Material for this task section start
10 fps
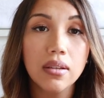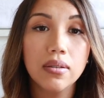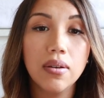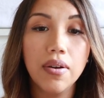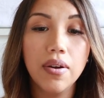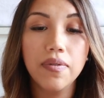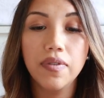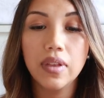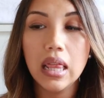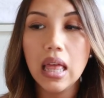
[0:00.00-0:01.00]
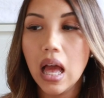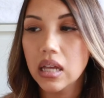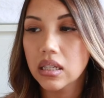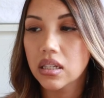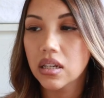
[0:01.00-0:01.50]
so for the
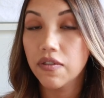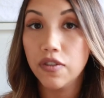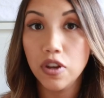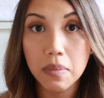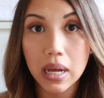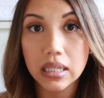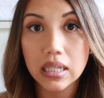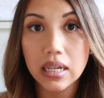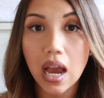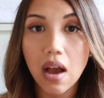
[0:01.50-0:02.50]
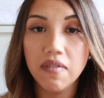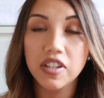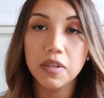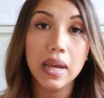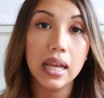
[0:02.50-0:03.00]
last few months now
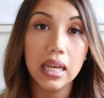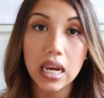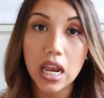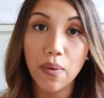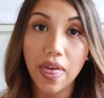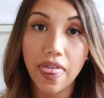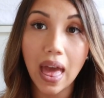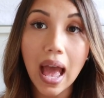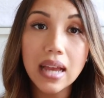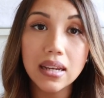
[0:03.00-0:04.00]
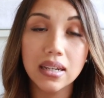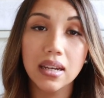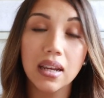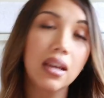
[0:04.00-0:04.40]
I've just been cleaning with that,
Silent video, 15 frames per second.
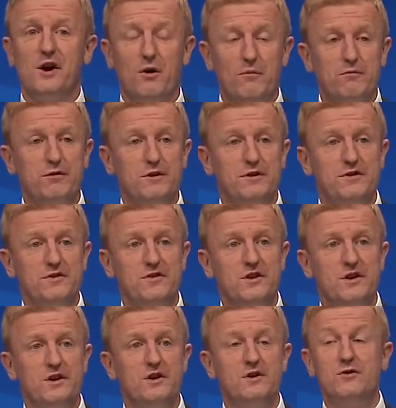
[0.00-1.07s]
conference,
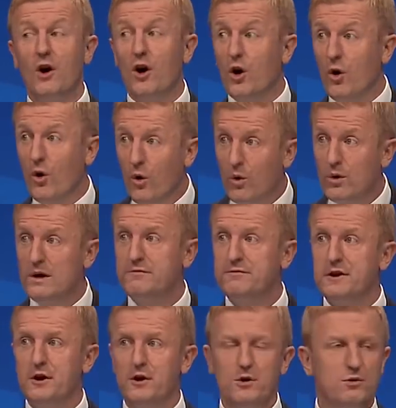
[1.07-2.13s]
to all of
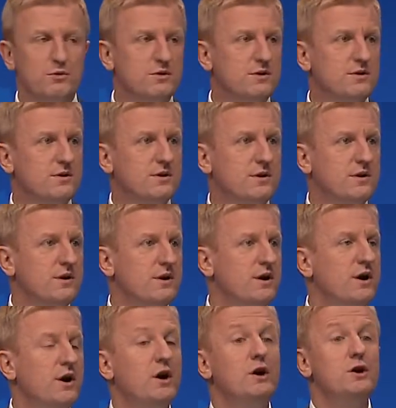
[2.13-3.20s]
you.
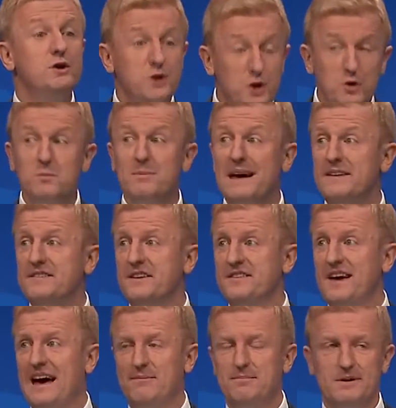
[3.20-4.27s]
You made it
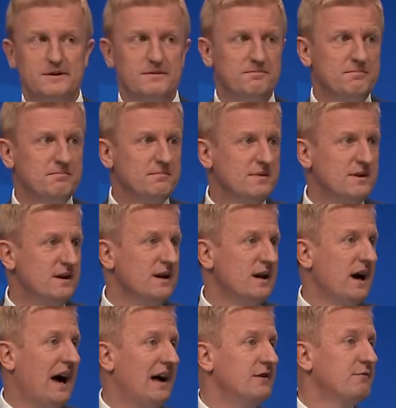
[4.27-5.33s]
happen.
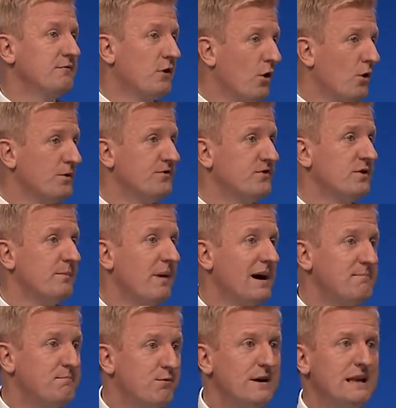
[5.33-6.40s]
And of course, to
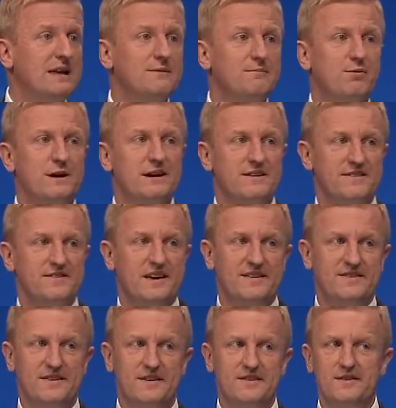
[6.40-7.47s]
my brilliant
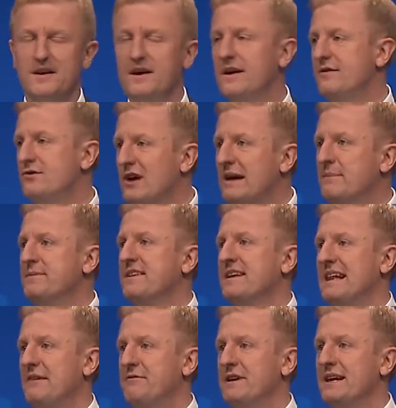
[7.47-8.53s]
predecessors, James
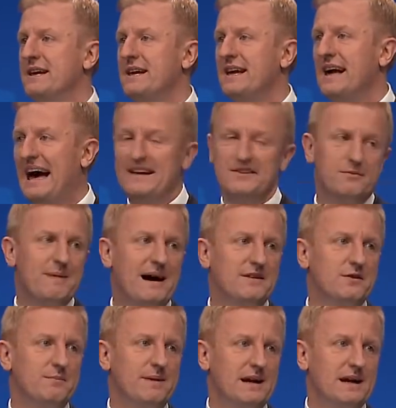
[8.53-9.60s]
Cleverly and
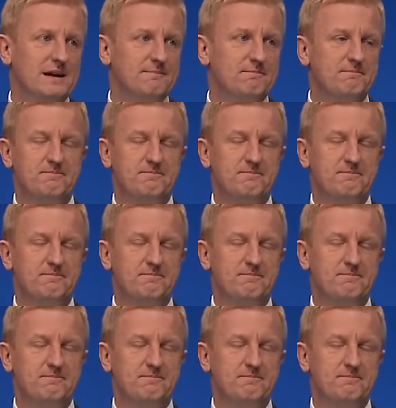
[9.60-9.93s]
Amanda Milling.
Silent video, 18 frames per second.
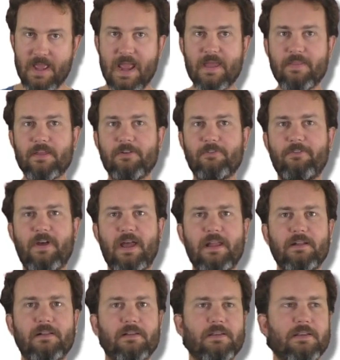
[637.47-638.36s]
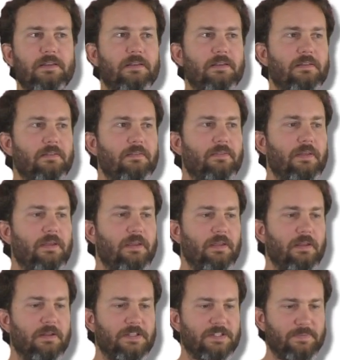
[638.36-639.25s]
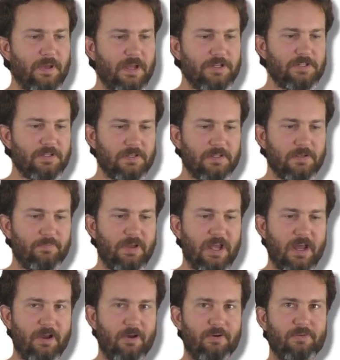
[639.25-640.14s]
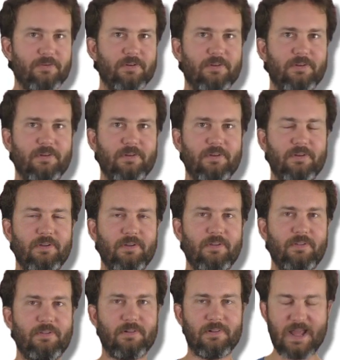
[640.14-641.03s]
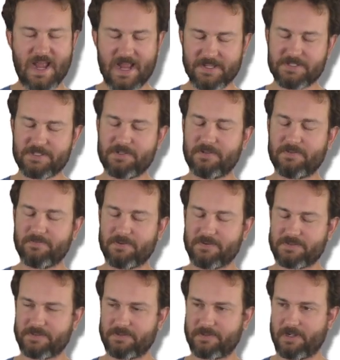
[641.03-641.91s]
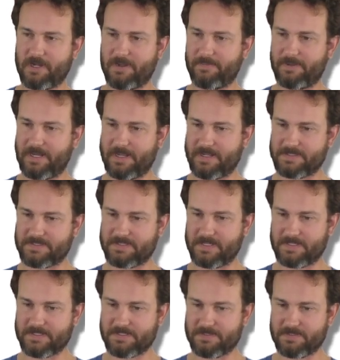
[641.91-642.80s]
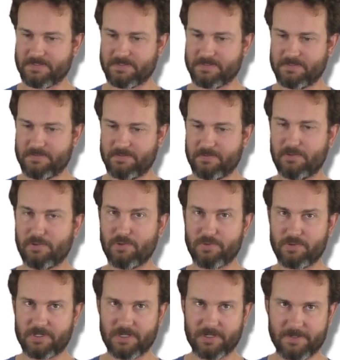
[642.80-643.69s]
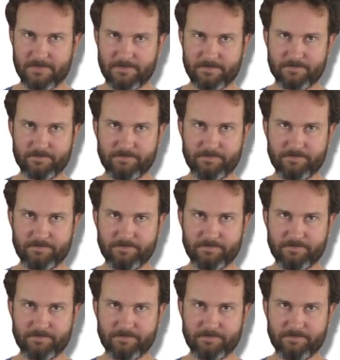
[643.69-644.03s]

And then finally, thinking especially about the last universal common ancestor, LUCA,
Material for this task section end
> **What is being asked**: Among the records above, find each line containing the string "frames" and copy it.

> **Answer to the exercise**:
Silent video, 15 frames per second.
Silent video, 18 frames per second.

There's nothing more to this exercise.